There will be porcelet brought in from Canada, where the pork is raised on a milk diet; saba (plantain) from tropical Miami; dinosaur salt from Ilocos. There will be kamias (tree cucumber), red velvet horns, fish heads, and duck stock. As much as possible, everything down to the coconut milk will be homemade, simply because “that’s how we do it at home.” “I told them, if we don’t make it from scratch, we won’t serve it,” Valdez says. “The real flavor comes out when it’s labor intensive.” 

Valdez will be joined by fellow Unapologetic Foods team member Aaron Asombrado, who will lead Naks’ bar program. Funnily enough, the tandem were schoolmates back in the Philippines, and that shared nostalgia seeps into their creative processes. “Originally, we wanted to do tagay,” Asombrado laughs. Tagay is a drinking culture where drinkers share a common glass and pour for the next person. In this case, the idea was for a table at Naks to take shots from two rotating glasses. 

Courtesy of Naks
Courtesy of Naks

Although there will likely be no tagay at Naks, Asombrado still carefully considered the ways Philippine ingredients are employed locally and abroad. He will be avoiding ube, feeling as though it is overdone.
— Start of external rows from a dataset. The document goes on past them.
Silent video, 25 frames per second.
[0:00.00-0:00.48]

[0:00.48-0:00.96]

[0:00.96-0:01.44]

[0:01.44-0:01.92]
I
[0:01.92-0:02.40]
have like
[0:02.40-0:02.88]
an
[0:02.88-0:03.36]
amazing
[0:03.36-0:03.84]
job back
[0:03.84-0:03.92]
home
There will also be no calamansi. Asombrado points out that it is, after all, largely used as a tarty dipping sauce. For him, it makes more sense to enlist sweet dalandan (sweet orange) juice. 
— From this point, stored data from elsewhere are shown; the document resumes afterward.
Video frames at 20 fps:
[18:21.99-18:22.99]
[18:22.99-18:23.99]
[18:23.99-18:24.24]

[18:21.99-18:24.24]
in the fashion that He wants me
In the summer of 2023, Valdez, Pandya, and Mazumdar embarked on a jam-packed itinerary spanning all three main islands of the Philippines, exploring the country’s culinary roots with all its grit and candor. Valdez toured the team around his hometown of Makati City, where they danced with the ever-evolving fine dining of the metropolis and immersed in the rich Chinese legacies of Binondo. In coastal Cebu, the team tried swaki (sea urchin) the local way: purchased for less than a dollar and contained in an empty glass bottle of cheap rum, its contents then dipped in vinegar and eaten with rice. 

Courtesy of Naks

They tasted the culinary icons from their origin Pampangan eateries and searched for the southernmost street carts in Davao. Despite all their traversing, one of the team’s best meals was cooked by Valdez’s own uncle in his home in Ilocos, which also happens to be Valdez’s mother’s hometown. They were served homecooked igado (spiced pork and liver stew) and hito (catfish), and “the best tinola (chicken ginger broth)” as the chicken is native. “It was raining while we were there, and so we even lost electricity!” 

To know our land and origins is a stepping stone, yet there will always be more to discover and traverse than we’ll ever realize. Chef Valdez knows this, and wants us to know it, too. By spanning stories and ages across seven thousand islands, Naks reckons with the fact that there is no singular definition of what it means to be Filipino. It is a brave personal project to showcase a world unknown to many, with both a sense of urgency and joy in the work. It is an exciting time to be a Filipino in New York City: Here Lies Love has just wrapped up its experimental run on Broadway, and Naks is setting up post in what was formerly the space of Jeepney, an early pioneer in Manhattan’s Filipino dining scene. The stories that are authentic to us have found ways to flourish, and one can only hope that they continue to blossom.